Parkin binds to alpha/beta tubulin and increases their ubiquitination and degradation.

In addition to inhibiting the mitochondrial respiratory chain, toxins known to cause Parkinson's disease (PD), such as 1-methyl-4-phenyl-1,2,3,6-tetrahydropyridine and rotenone, also strongly depolymerize microtubules and increase tubulin degradation. Microtubules are polymers of tubulin alpha/beta heterodimers, whose correct folding requires coordinated actions of cellular chaperonins and cofactors. Misfolded tubulin monomers are highly toxic and quickly degraded through a hitherto unknown mechanism. Here we report that parkin, a protein-ubiquitin E3 ligase linked to PD, was tightly bound to microtubules in taxol-mediated microtubule coassembly assays. In lysates from the rat brain or transfected human embryonic kidney (HEK) 293 cells, alpha-tubulin and beta-tubulin were strongly coimmunoprecipitated with parkin at 4 degrees C in the presence of colchicine, a condition in which tubulin exits as alpha/beta heterodimers.

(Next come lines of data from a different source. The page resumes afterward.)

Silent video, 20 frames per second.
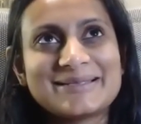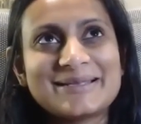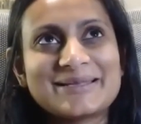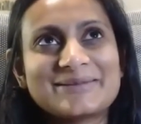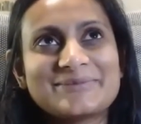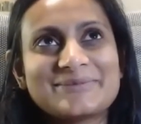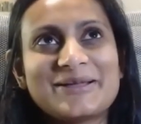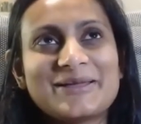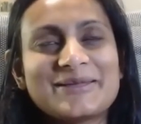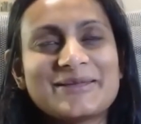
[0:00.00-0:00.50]

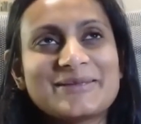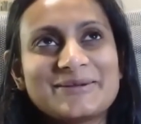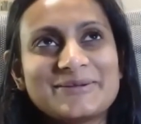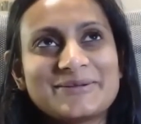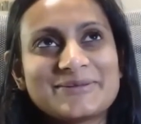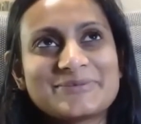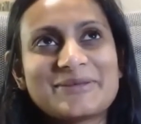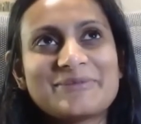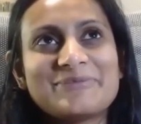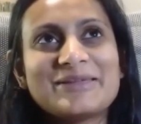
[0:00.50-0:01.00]
like my
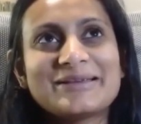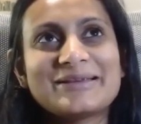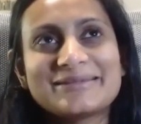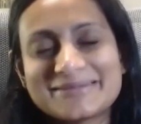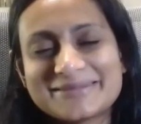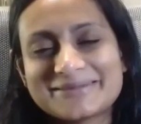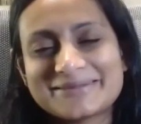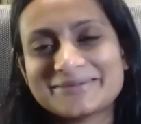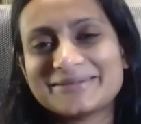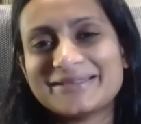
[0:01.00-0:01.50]

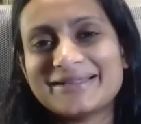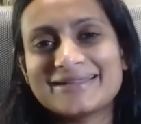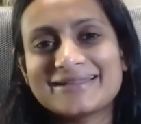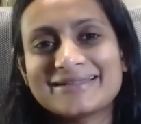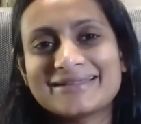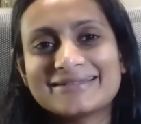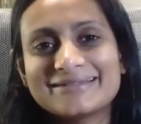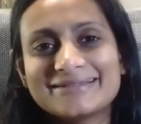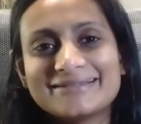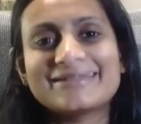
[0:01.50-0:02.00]
parents are
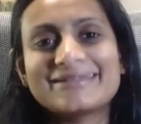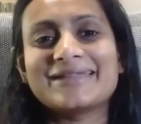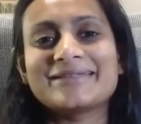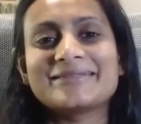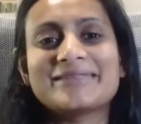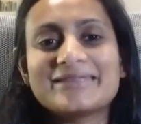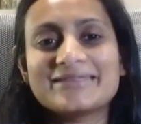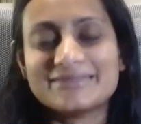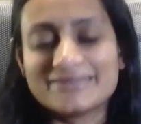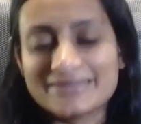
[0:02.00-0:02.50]
like, okay,
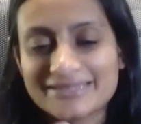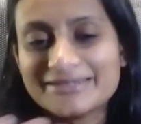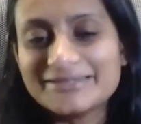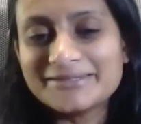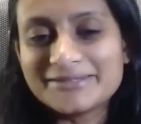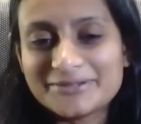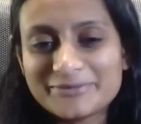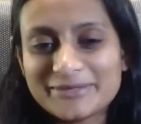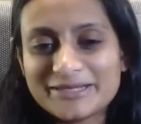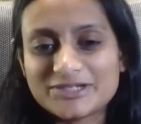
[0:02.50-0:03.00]
they didn't
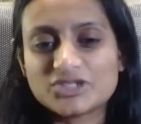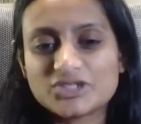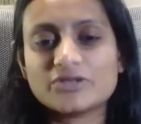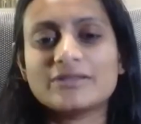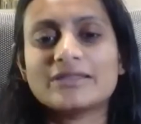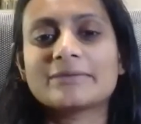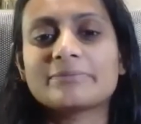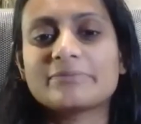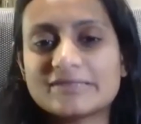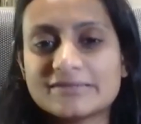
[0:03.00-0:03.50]
so much
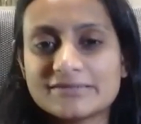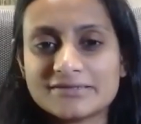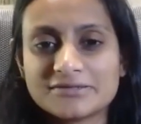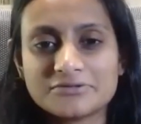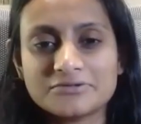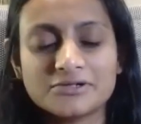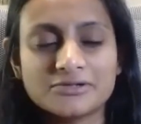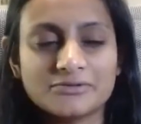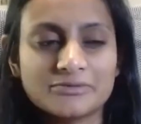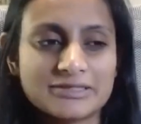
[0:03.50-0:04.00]
like business
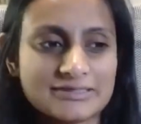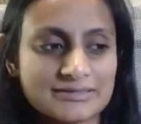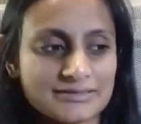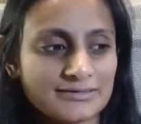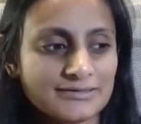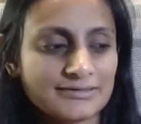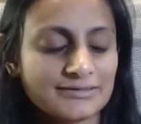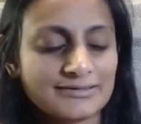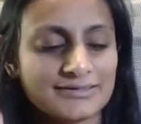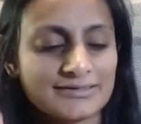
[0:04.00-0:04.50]
school was
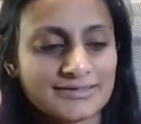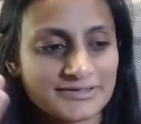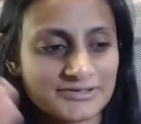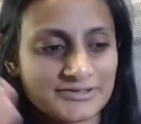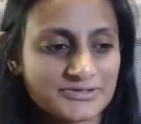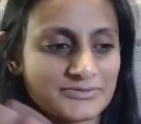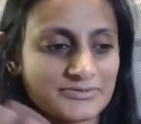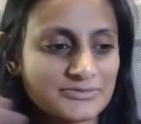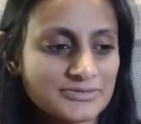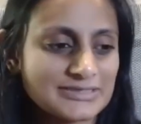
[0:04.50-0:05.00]
an
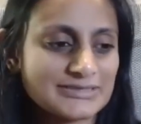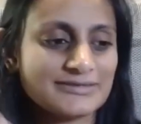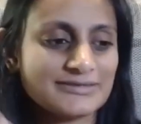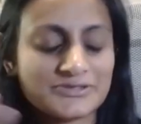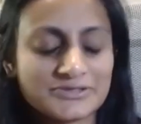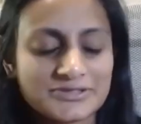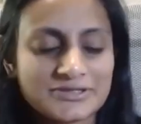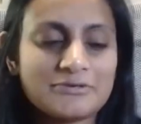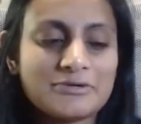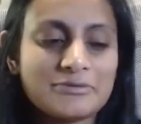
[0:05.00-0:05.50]

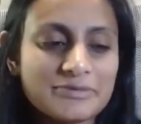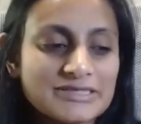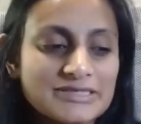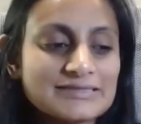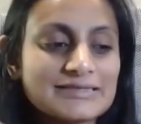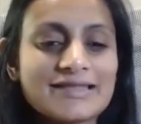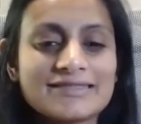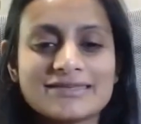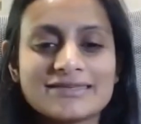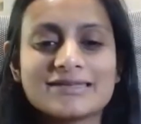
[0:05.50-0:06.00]
interesting one, because
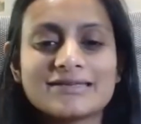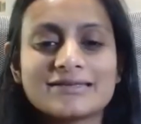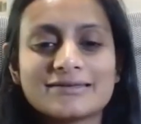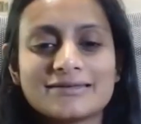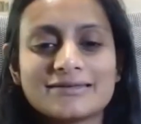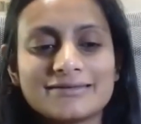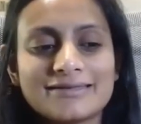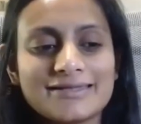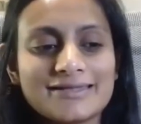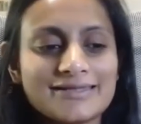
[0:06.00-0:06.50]
I think
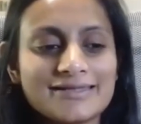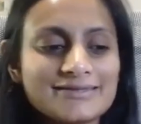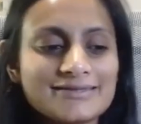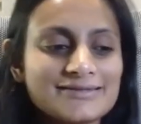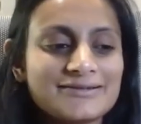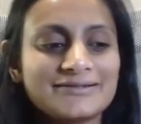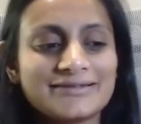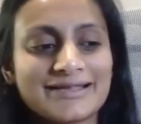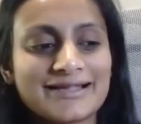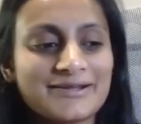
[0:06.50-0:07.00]
it's
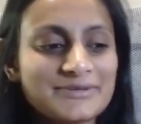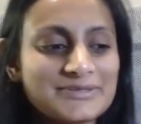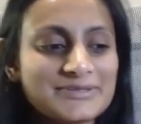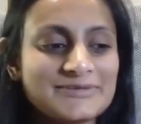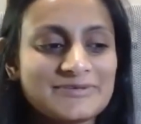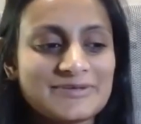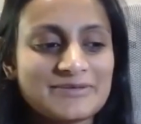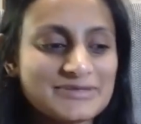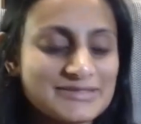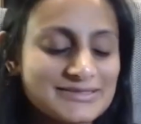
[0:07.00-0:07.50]
not like I was
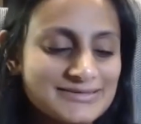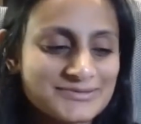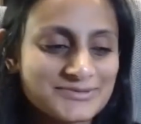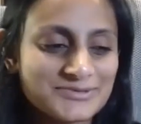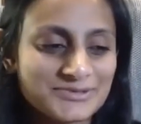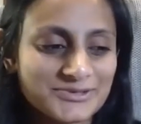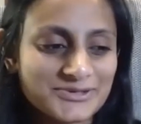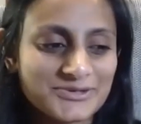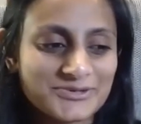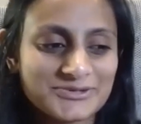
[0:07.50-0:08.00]
leaving business
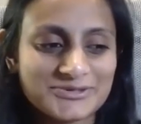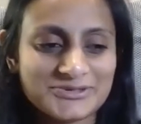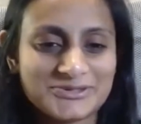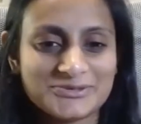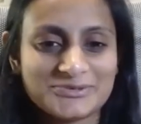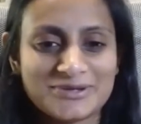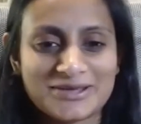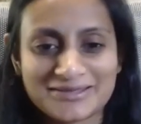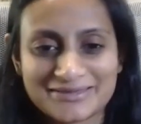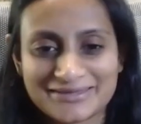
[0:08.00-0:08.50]
school to go
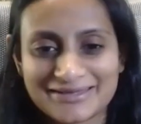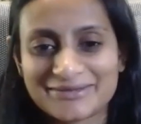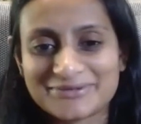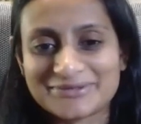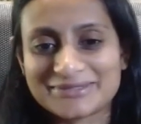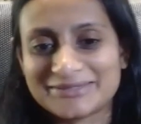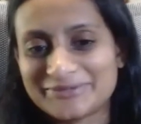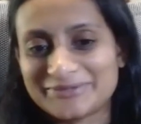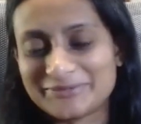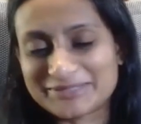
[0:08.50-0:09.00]
do nothing. I was
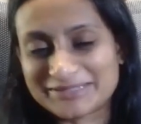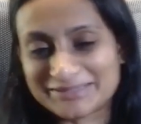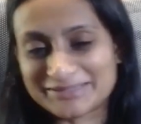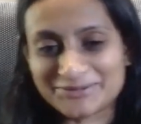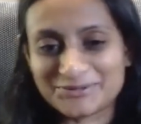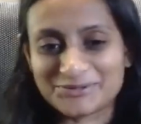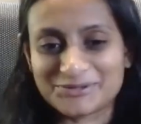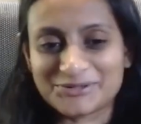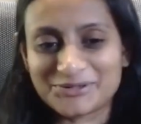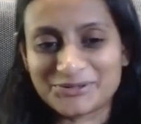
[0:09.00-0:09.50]
leaving business
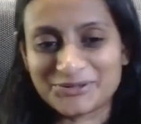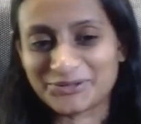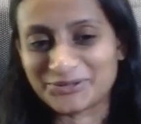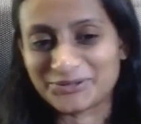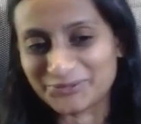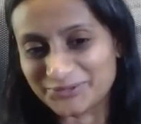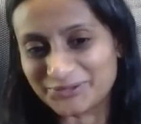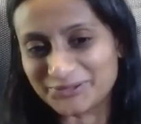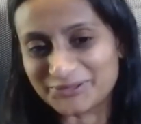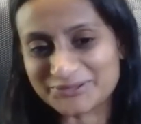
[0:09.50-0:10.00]
school to go to
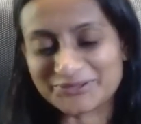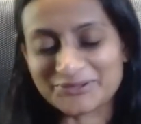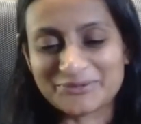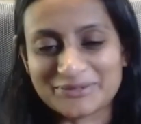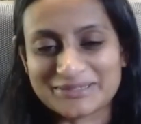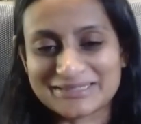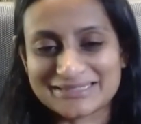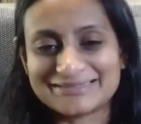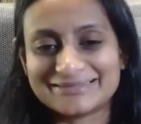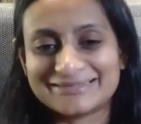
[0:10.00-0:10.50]
Google. So it
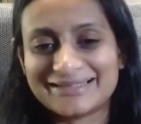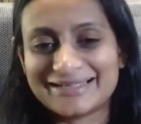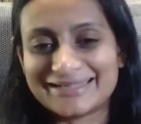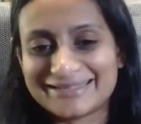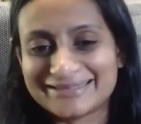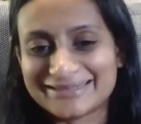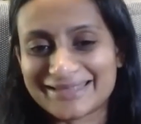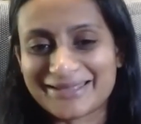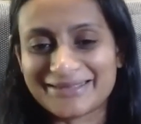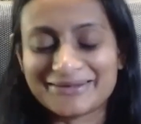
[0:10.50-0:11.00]
wasn't like
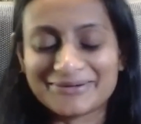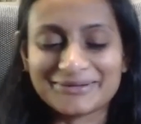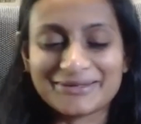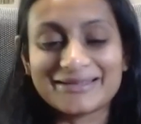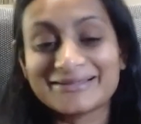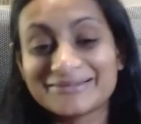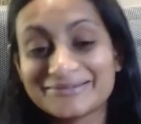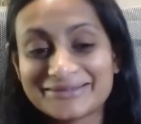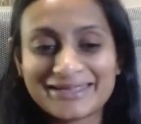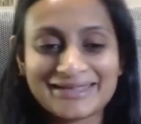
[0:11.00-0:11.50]
that. They were like,
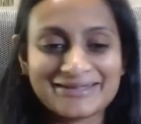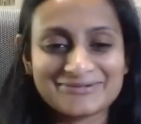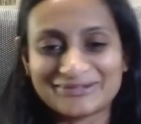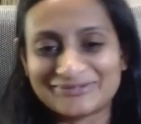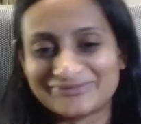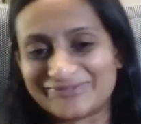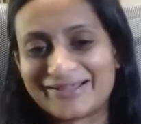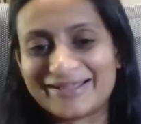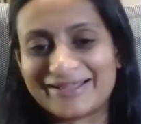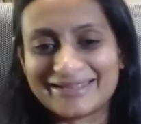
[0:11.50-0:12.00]
okay, well,
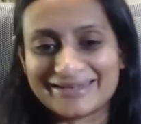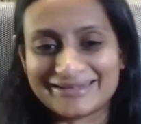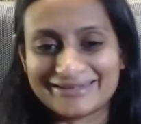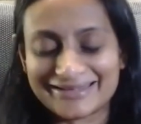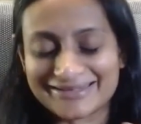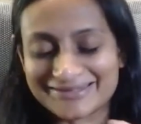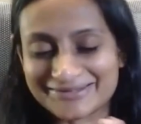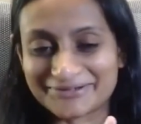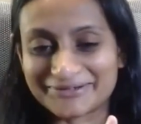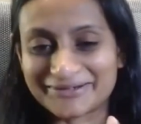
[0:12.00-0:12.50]
fine,
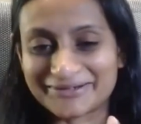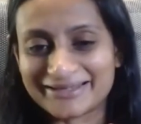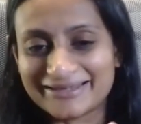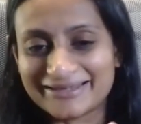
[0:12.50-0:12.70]
that's all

At the subcellular level, parkin exhibited punctate immunostaining along microtubules in rat brain sections, cultured primary neurons, glial cells, and cell lines. This pattern of subcellular localization was abolished in cells treated with the microtubule-depolymerizing drug colchicine. The binding between parkin and tubulin apparently led to increased ubiquitination and accelerated degradation of alpha- and beta-tubulins in HEK293 cells. Similarly ubiquitinated tubulins were also observed in rat brain lysates. Furthermore, parkin mutants found in PD patients did not ubiquitinate or degrade either tubulin. Taken together, our results show that parkin is a novel tubulin-binding protein, as well as a microtubule-associated protein. Its ability to enhance the ubiquitination and degradation of misfolded tubulins may play a significant role in protecting neurons from toxins that cause PD.[1]